### WHAT IS NEEDED
Every line that contains the word "video" is to be copied from the listing.

### STORED DATA
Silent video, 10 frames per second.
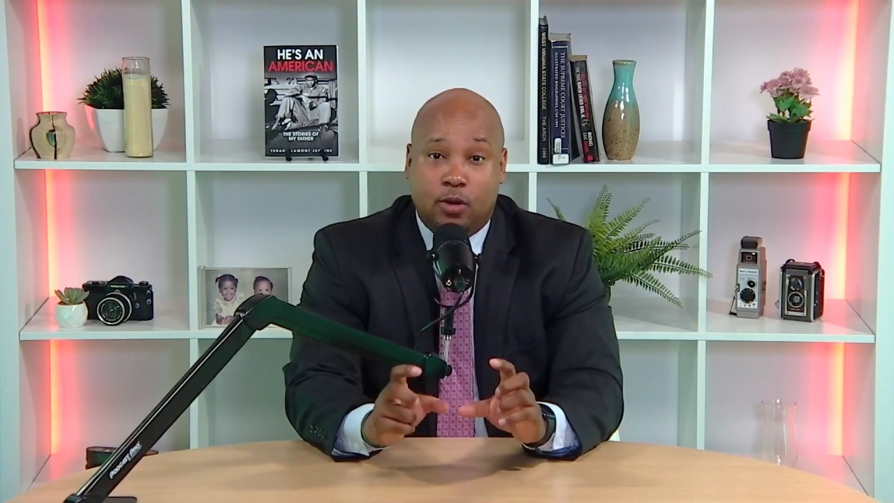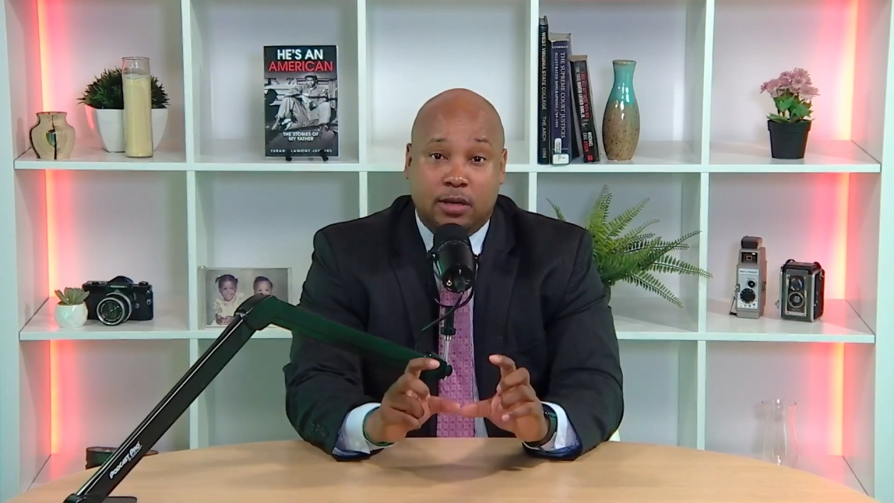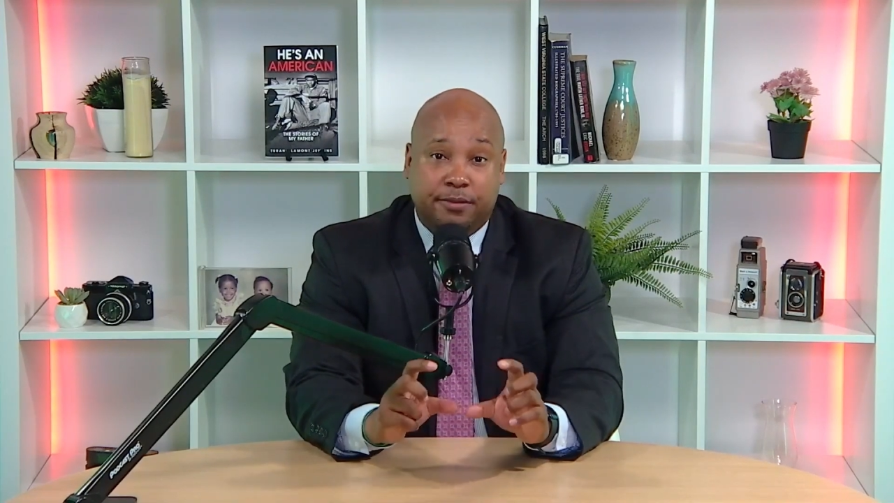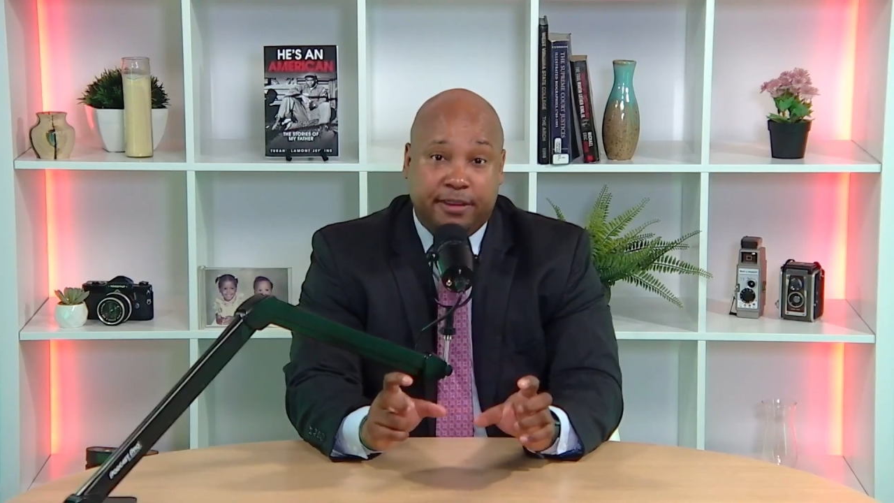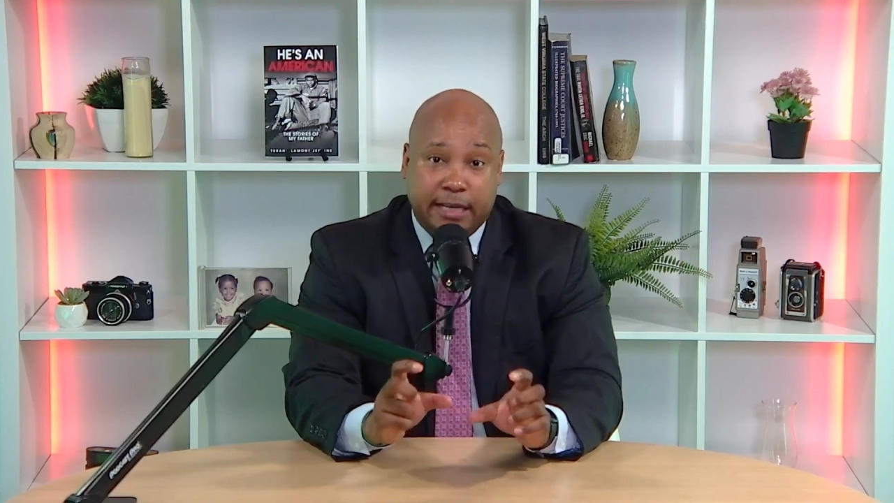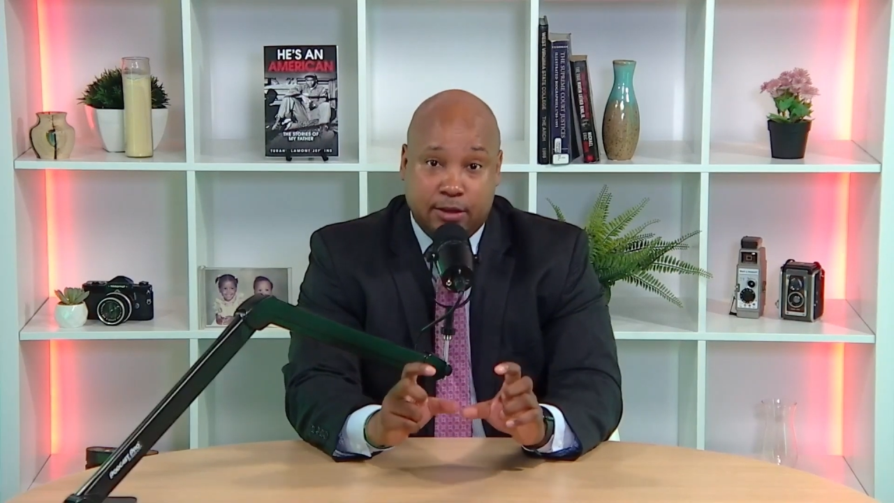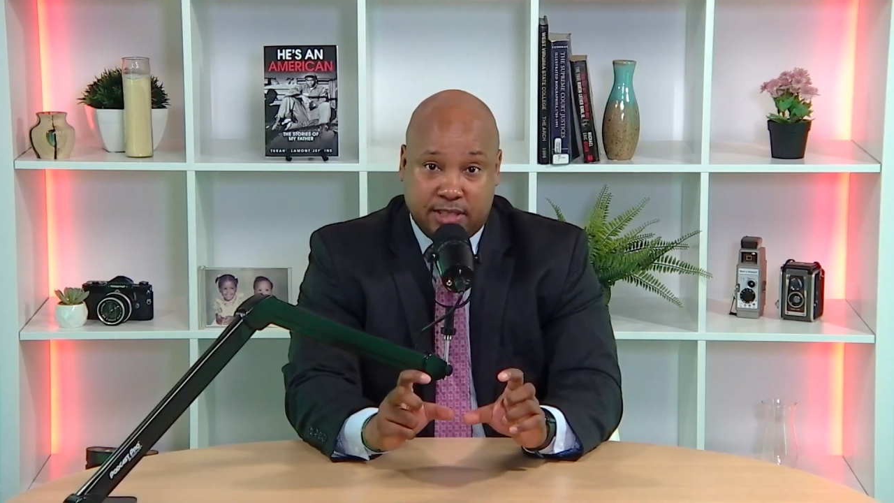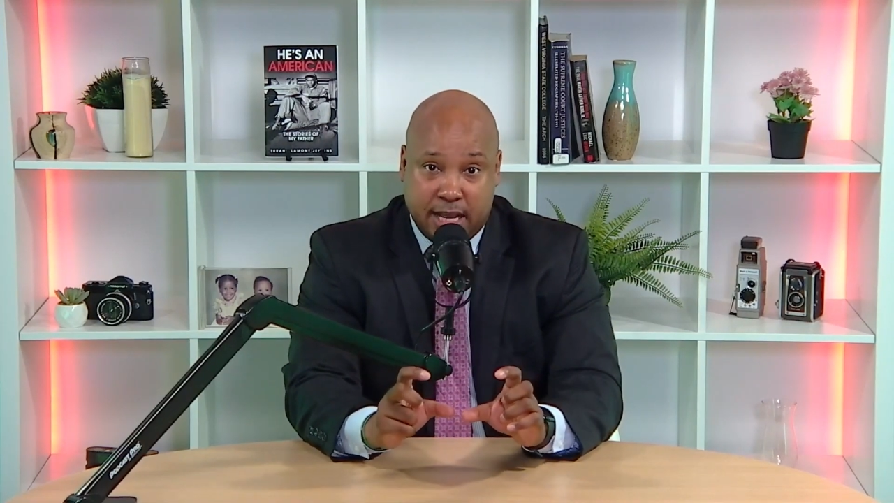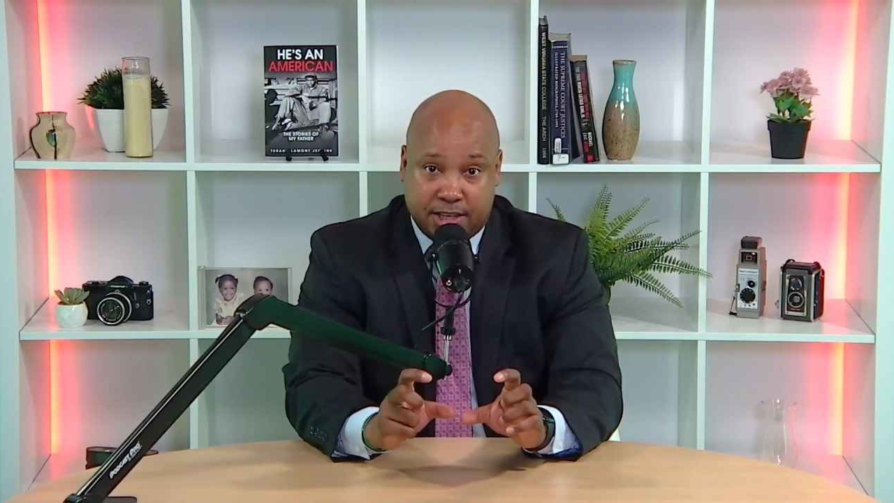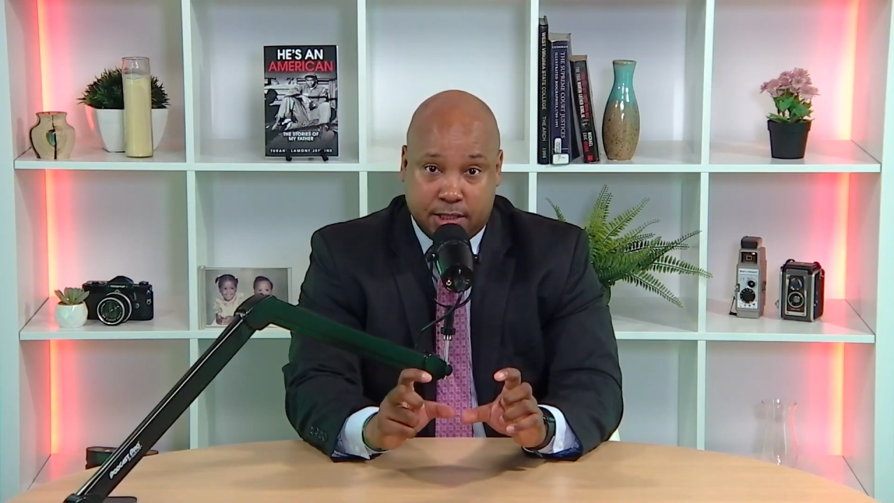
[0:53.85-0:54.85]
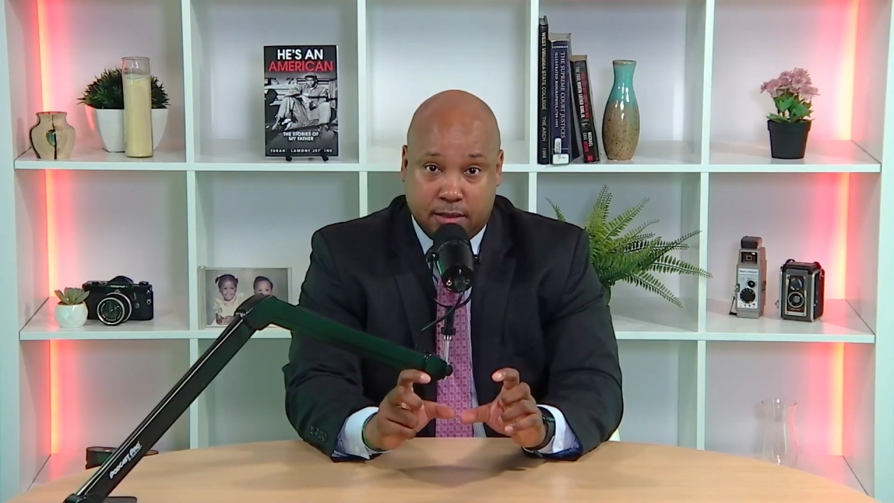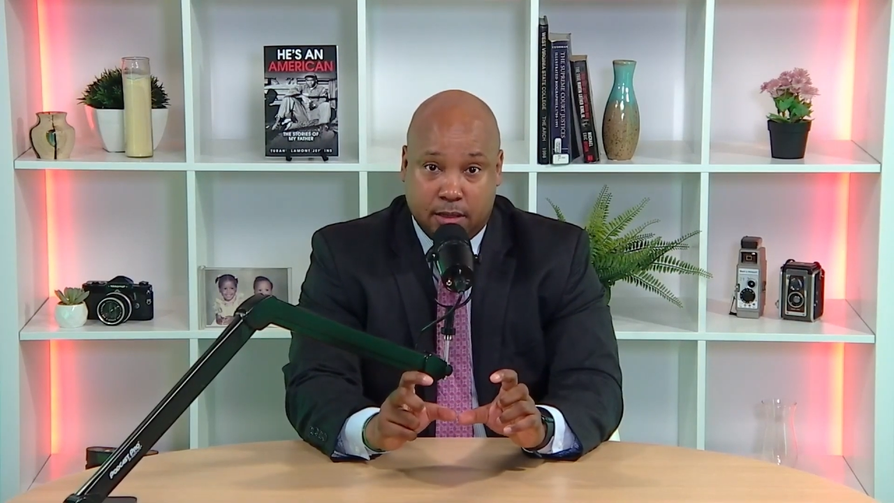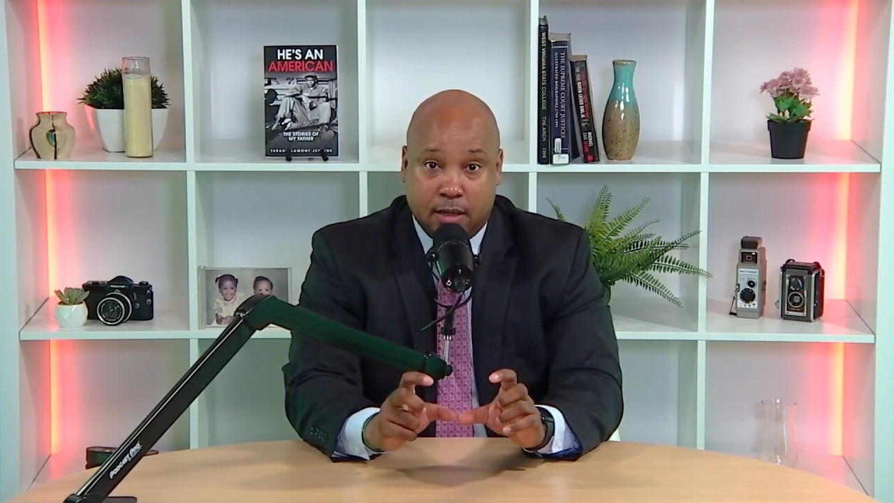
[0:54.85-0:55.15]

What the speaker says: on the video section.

### ANSWER BOX
Silent video, 10 frames per second.
What the speaker says: on the video section.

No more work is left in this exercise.